WHAT IS BEING ASKED:
The copy must hold exactly the lines from the one with "[00:00:41.39]" through the end of the listing below, and nothing else, with no pictures.

MATERIAL SHOWN:
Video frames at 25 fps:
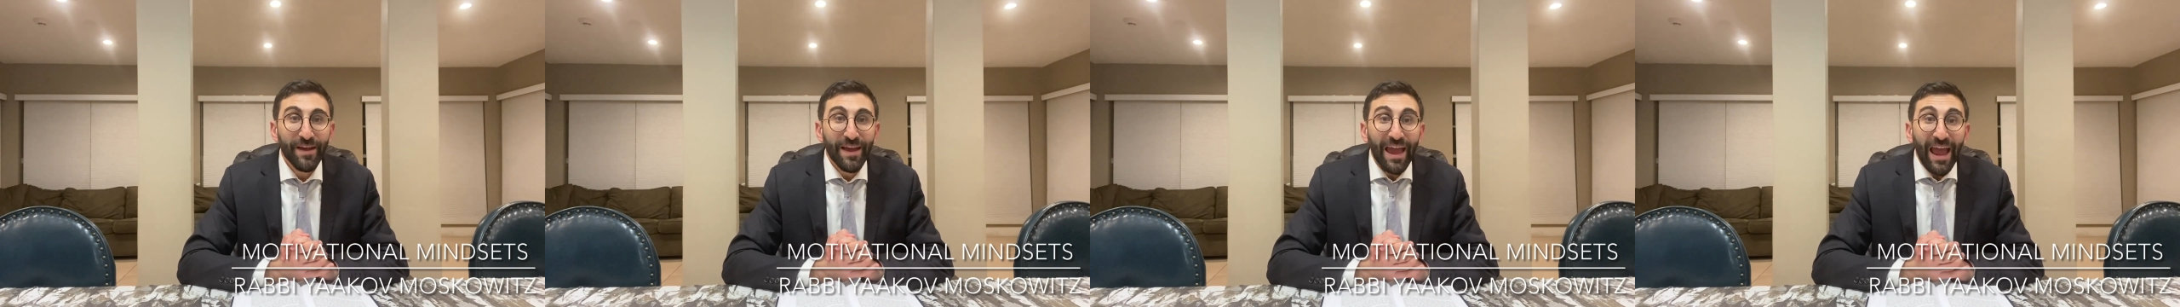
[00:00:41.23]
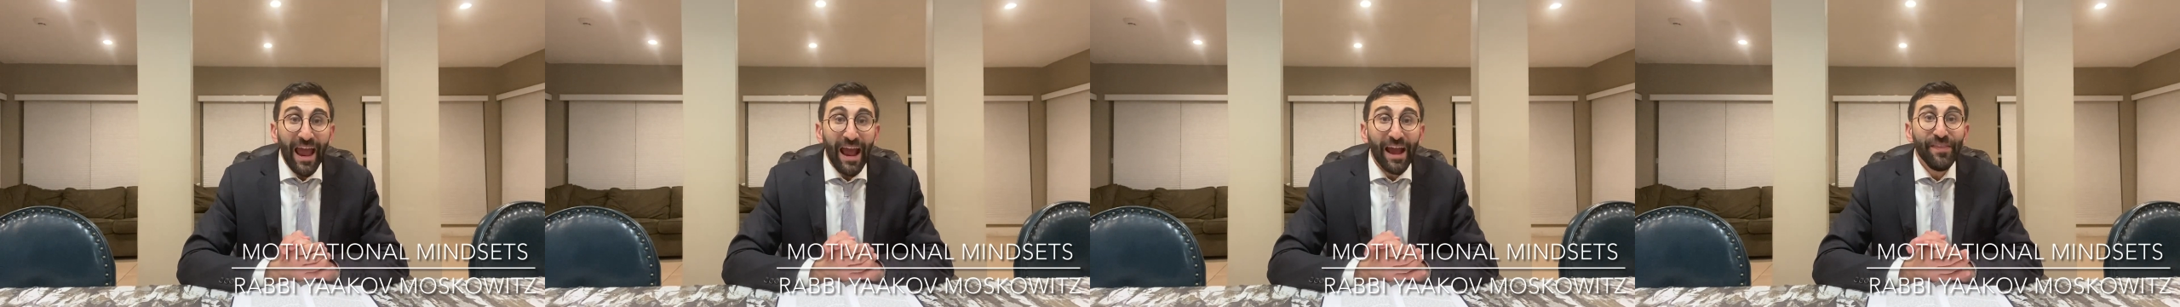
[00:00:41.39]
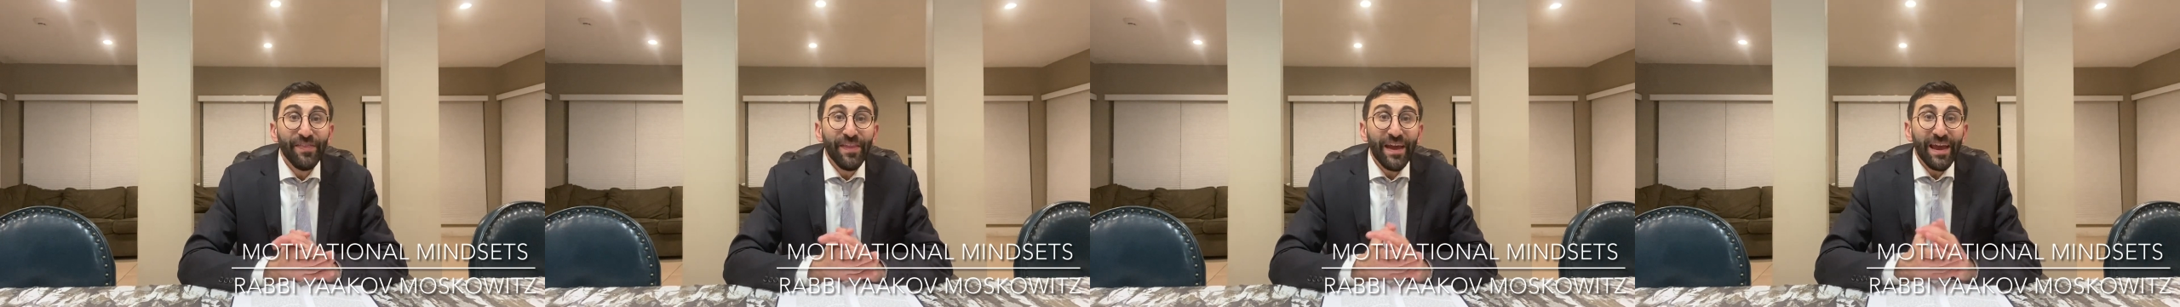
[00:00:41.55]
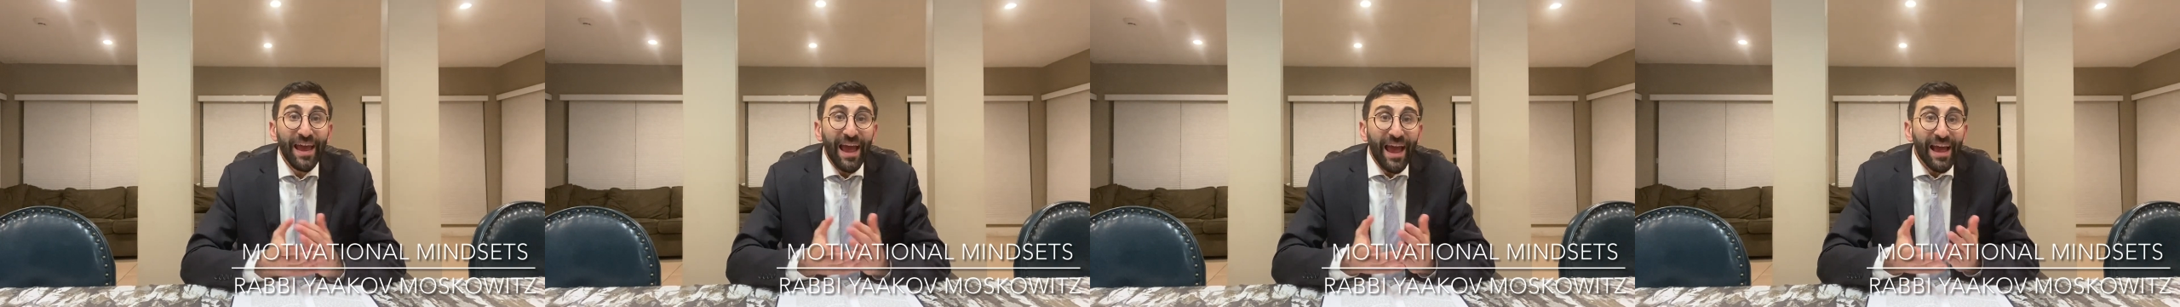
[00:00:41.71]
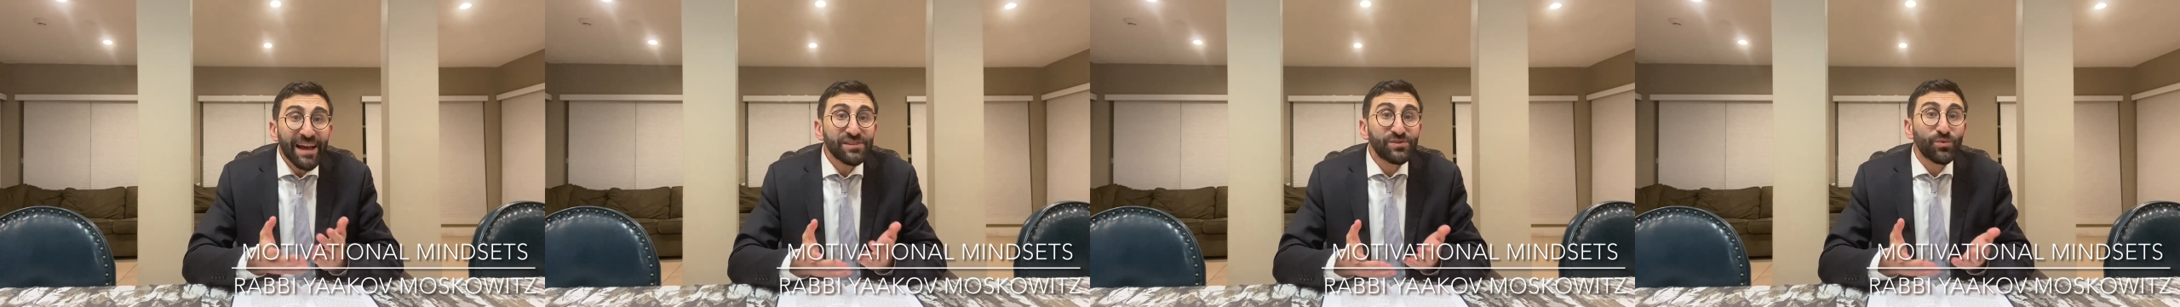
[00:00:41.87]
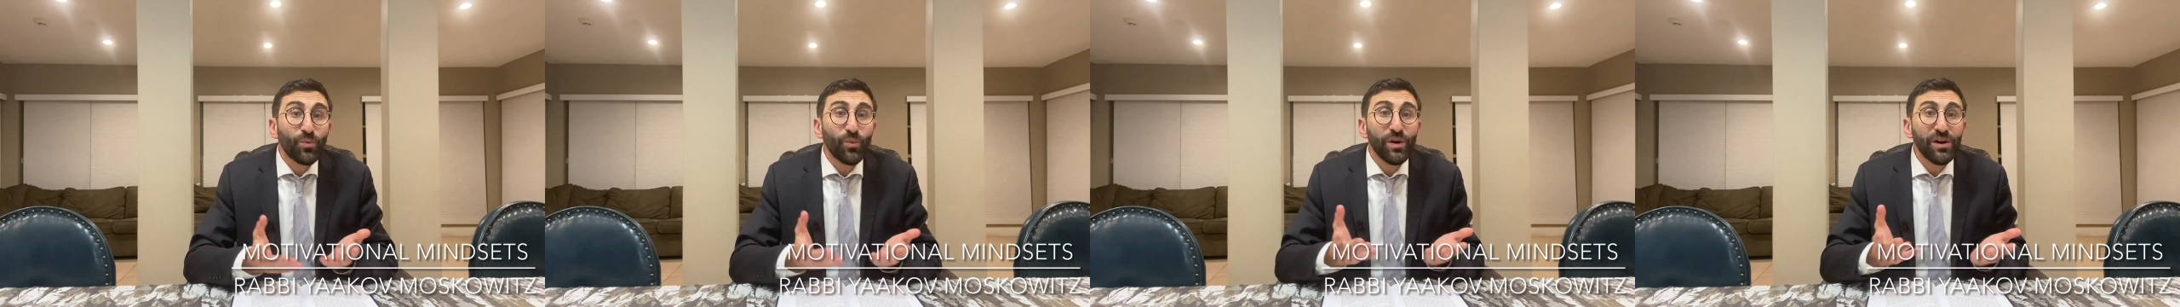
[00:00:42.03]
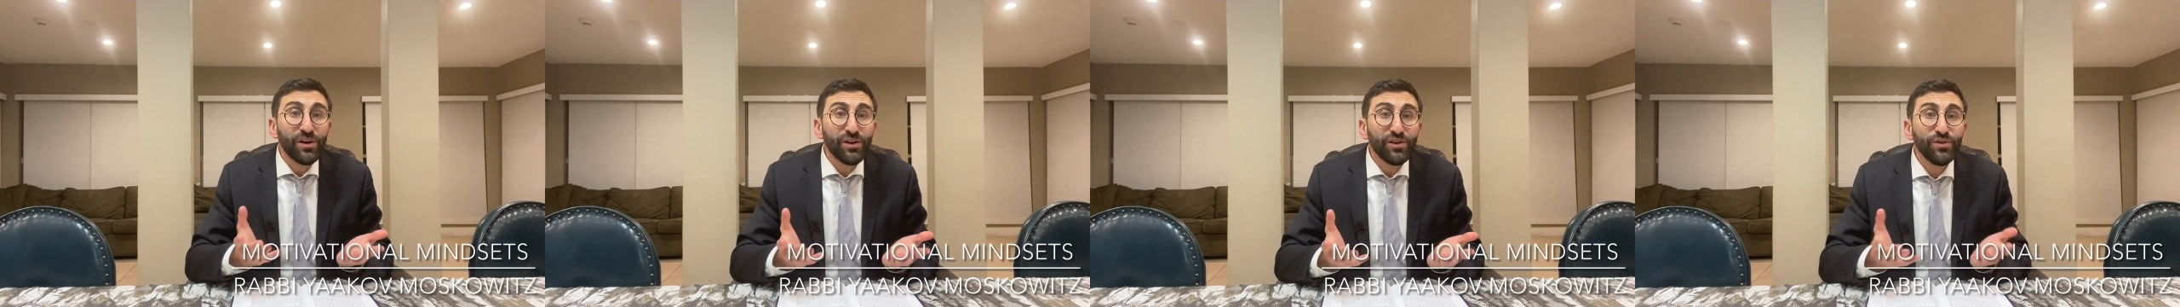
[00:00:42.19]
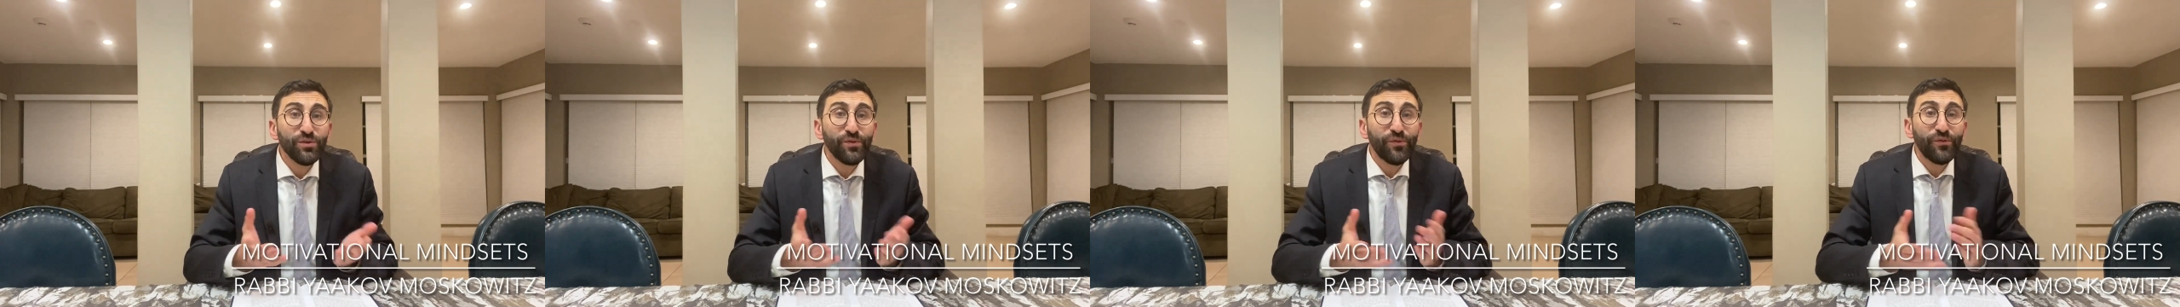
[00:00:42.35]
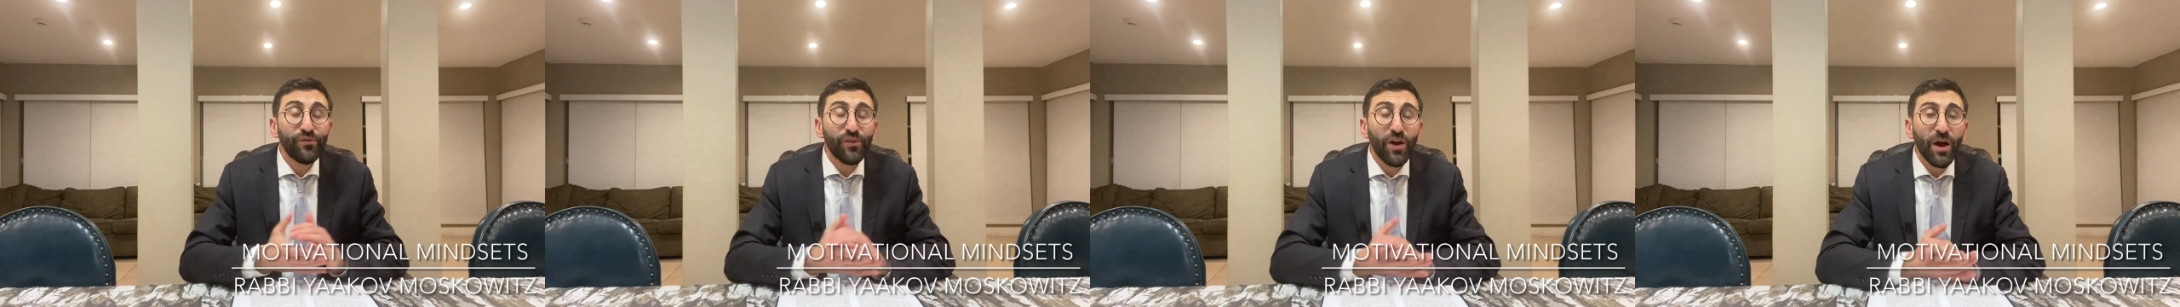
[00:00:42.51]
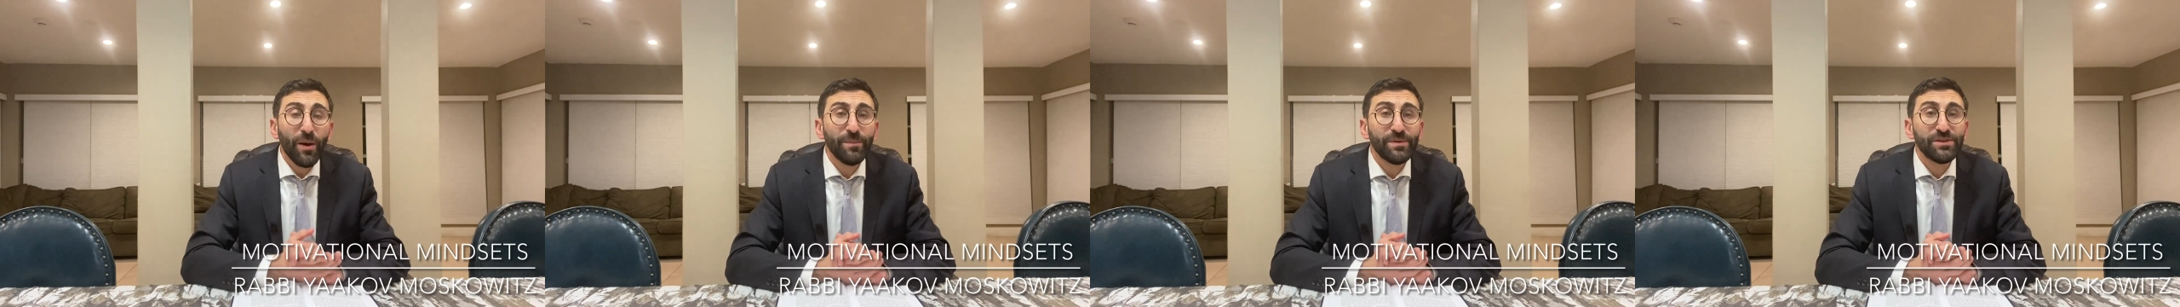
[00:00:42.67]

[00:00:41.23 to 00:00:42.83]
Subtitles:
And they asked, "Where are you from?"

THE COMPLETED TASK:
[00:00:41.39]
[00:00:41.55]
[00:00:41.71]
[00:00:41.87]
[00:00:42.03]
[00:00:42.19]
[00:00:42.35]
[00:00:42.51]
[00:00:42.67]

[00:00:41.23 to 00:00:42.83]
Subtitles:
And they asked, "Where are you from?"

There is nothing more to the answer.